- [WHAT THE TASK ASKS]
Copy the records below exactly, from the line containing "[00:06:28.40]" through the last line, and leave out every picture.

### DATA TO USE

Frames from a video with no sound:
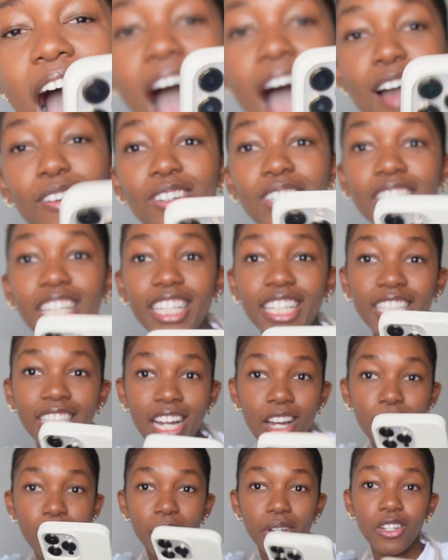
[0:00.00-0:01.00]
I will link it
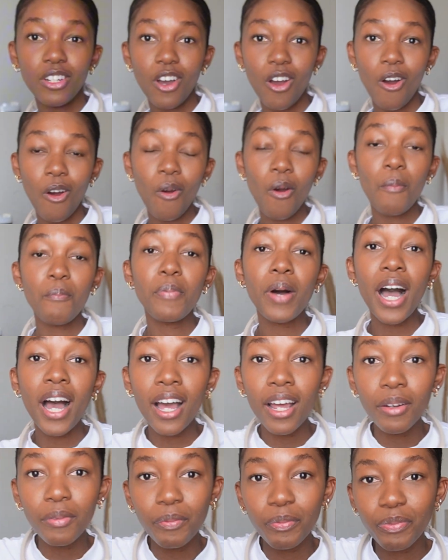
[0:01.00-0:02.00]
down below. But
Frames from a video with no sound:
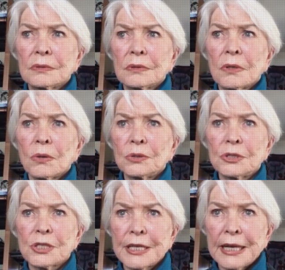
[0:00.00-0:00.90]
hold
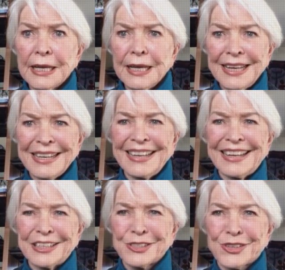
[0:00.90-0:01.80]
steady
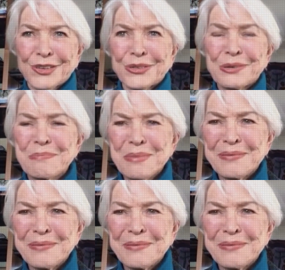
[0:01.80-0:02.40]
in a storm.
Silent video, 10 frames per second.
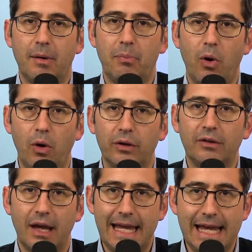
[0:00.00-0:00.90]

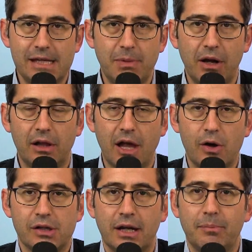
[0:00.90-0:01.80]
polls, he's been
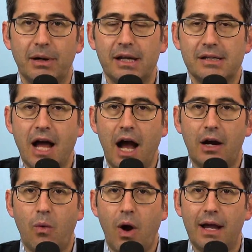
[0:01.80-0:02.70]
closing, but he's
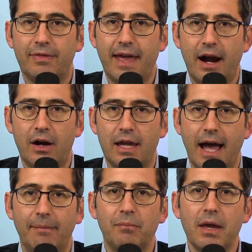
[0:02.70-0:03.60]
not quite there
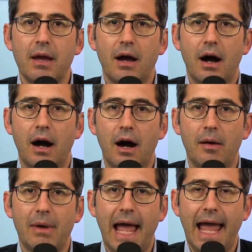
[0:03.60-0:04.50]
yet.
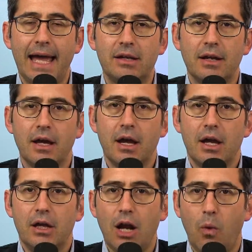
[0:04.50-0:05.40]
And
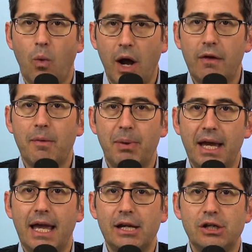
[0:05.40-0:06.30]
you know, one of the
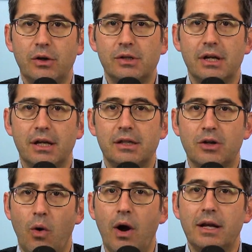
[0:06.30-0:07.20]
big issues is
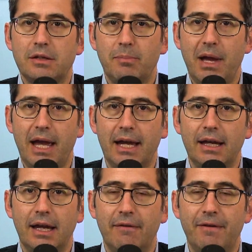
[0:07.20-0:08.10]
going to
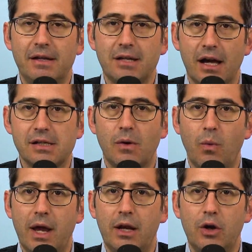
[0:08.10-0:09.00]
be, if he doesn't
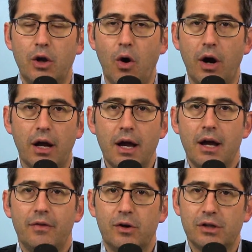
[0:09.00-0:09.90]
win in New York,
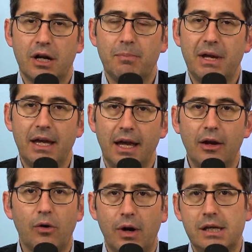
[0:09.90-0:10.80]
there's going to be
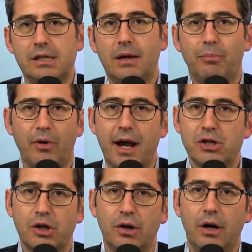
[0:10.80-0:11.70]
increasing
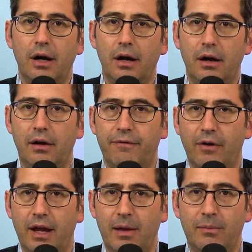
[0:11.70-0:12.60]
pressure
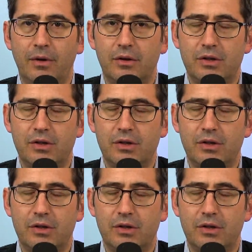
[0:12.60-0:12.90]
for him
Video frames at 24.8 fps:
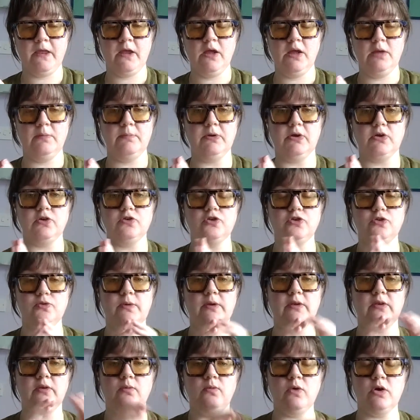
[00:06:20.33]
Because
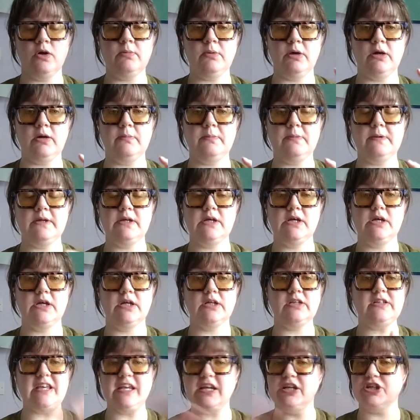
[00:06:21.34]
doing the warm-up
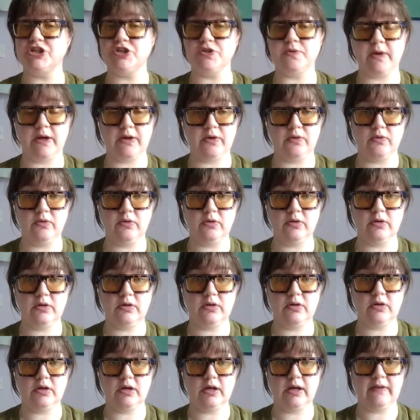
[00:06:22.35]
takes you out
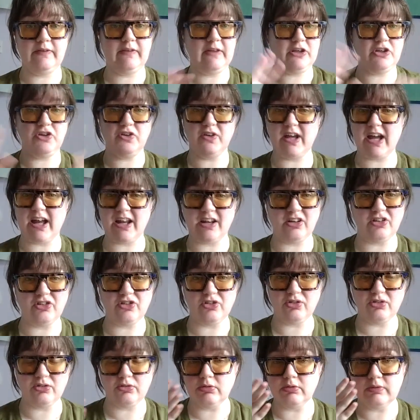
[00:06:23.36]
and then you can't
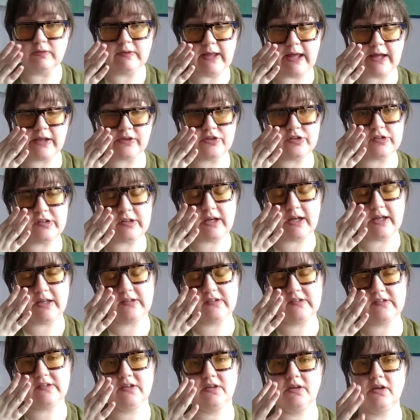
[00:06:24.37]
do the
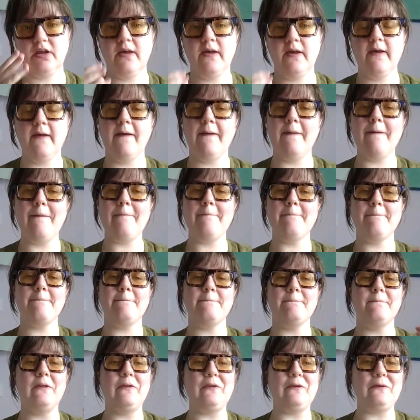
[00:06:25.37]
exercise.
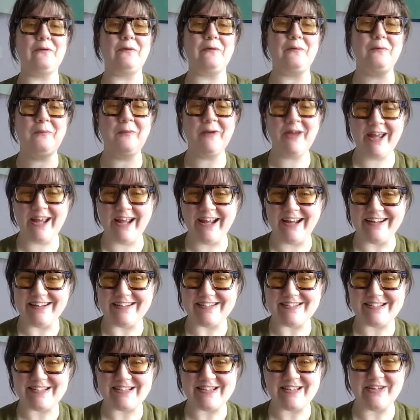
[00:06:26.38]
But there are
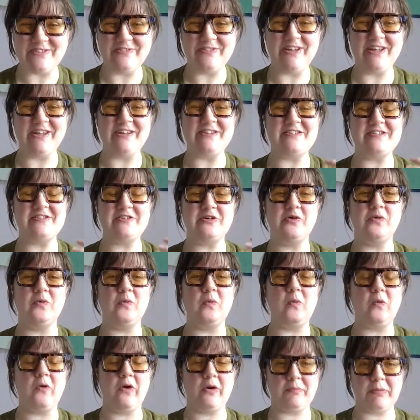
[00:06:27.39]
ways that we can still
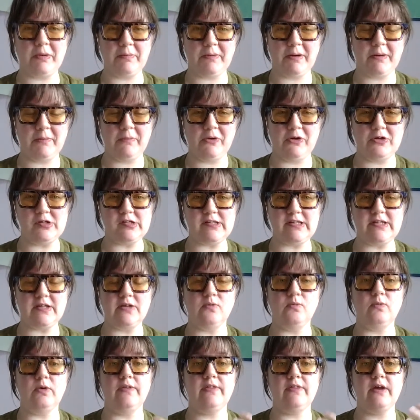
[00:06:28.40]
warm up our body
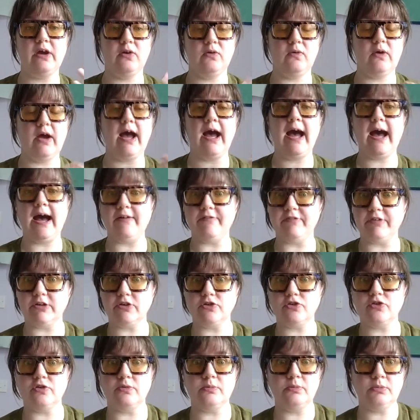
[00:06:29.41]
without having
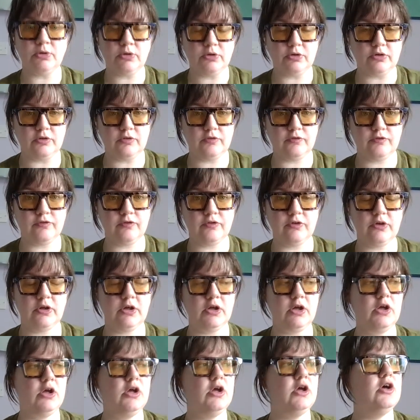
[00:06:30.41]
to move.
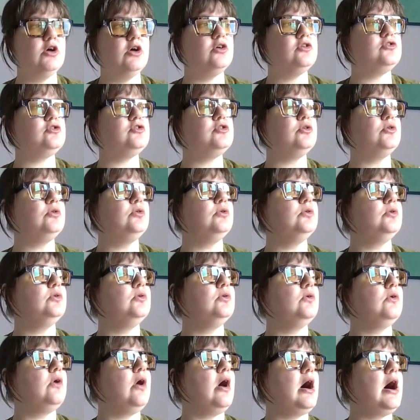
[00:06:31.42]

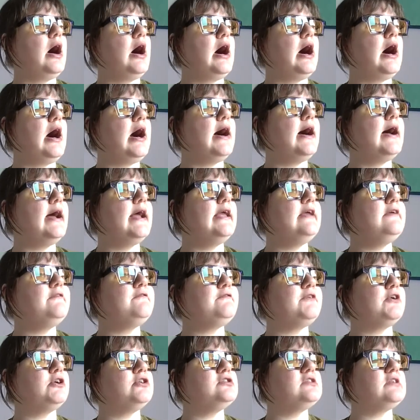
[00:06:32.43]
So I
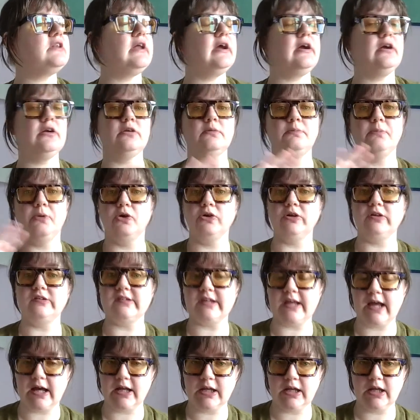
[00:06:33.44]
first learned body
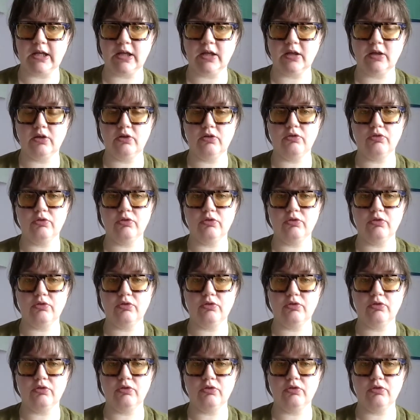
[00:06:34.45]
scanning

######

- [YOUR RESPONSE]
[00:06:28.40]
warm up our body
[00:06:29.41]
without having
[00:06:30.41]
to move.
[00:06:31.42]

[00:06:32.43]
So I
[00:06:33.44]
first learned body
[00:06:34.45]
scanning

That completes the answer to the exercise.